■ **Problem**
Leaving out the images, reproduce every line of the data that follows exactly.

─── Supplied material ───

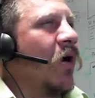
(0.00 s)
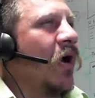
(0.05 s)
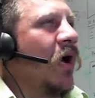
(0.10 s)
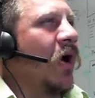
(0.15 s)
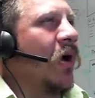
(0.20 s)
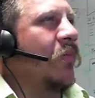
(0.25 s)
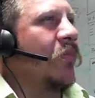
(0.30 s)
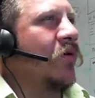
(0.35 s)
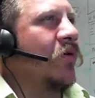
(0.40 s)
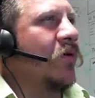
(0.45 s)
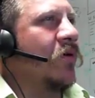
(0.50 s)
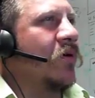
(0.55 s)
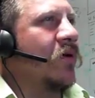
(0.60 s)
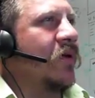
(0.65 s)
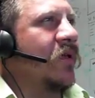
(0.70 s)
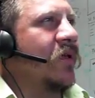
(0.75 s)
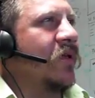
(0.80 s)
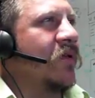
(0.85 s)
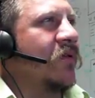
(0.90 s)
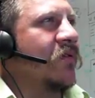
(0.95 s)

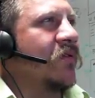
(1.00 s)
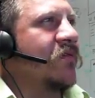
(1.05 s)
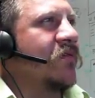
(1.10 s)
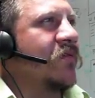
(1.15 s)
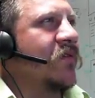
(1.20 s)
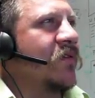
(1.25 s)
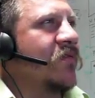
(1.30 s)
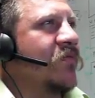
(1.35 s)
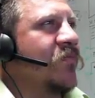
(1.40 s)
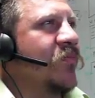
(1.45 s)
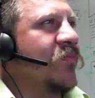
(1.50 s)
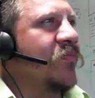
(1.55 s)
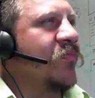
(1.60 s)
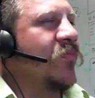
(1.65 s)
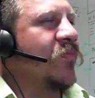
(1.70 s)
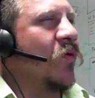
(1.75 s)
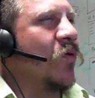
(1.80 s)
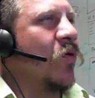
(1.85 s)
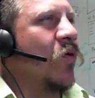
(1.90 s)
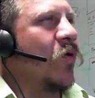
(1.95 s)
Wobble is its
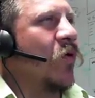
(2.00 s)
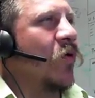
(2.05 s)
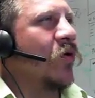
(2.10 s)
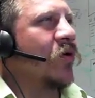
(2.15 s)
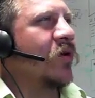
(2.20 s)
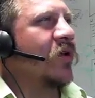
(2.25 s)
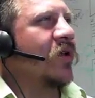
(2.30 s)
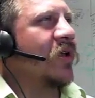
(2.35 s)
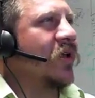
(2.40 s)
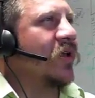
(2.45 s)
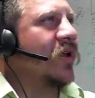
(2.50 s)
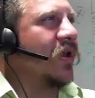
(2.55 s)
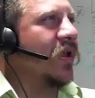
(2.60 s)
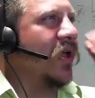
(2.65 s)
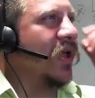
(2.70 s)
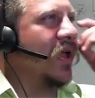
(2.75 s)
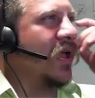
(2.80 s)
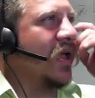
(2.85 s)
coordinate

───

■ **Task output**
(0.00 s)
(0.05 s)
(0.10 s)
(0.15 s)
(0.20 s)
(0.25 s)
(0.30 s)
(0.35 s)
(0.40 s)
(0.45 s)
(0.50 s)
(0.55 s)
(0.60 s)
(0.65 s)
(0.70 s)
(0.75 s)
(0.80 s)
(0.85 s)
(0.90 s)
(0.95 s)

(1.00 s)
(1.05 s)
(1.10 s)
(1.15 s)
(1.20 s)
(1.25 s)
(1.30 s)
(1.35 s)
(1.40 s)
(1.45 s)
(1.50 s)
(1.55 s)
(1.60 s)
(1.65 s)
(1.70 s)
(1.75 s)
(1.80 s)
(1.85 s)
(1.90 s)
(1.95 s)
Wobble is its
(2.00 s)
(2.05 s)
(2.10 s)
(2.15 s)
(2.20 s)
(2.25 s)
(2.30 s)
(2.35 s)
(2.40 s)
(2.45 s)
(2.50 s)
(2.55 s)
(2.60 s)
(2.65 s)
(2.70 s)
(2.75 s)
(2.80 s)
(2.85 s)
coordinate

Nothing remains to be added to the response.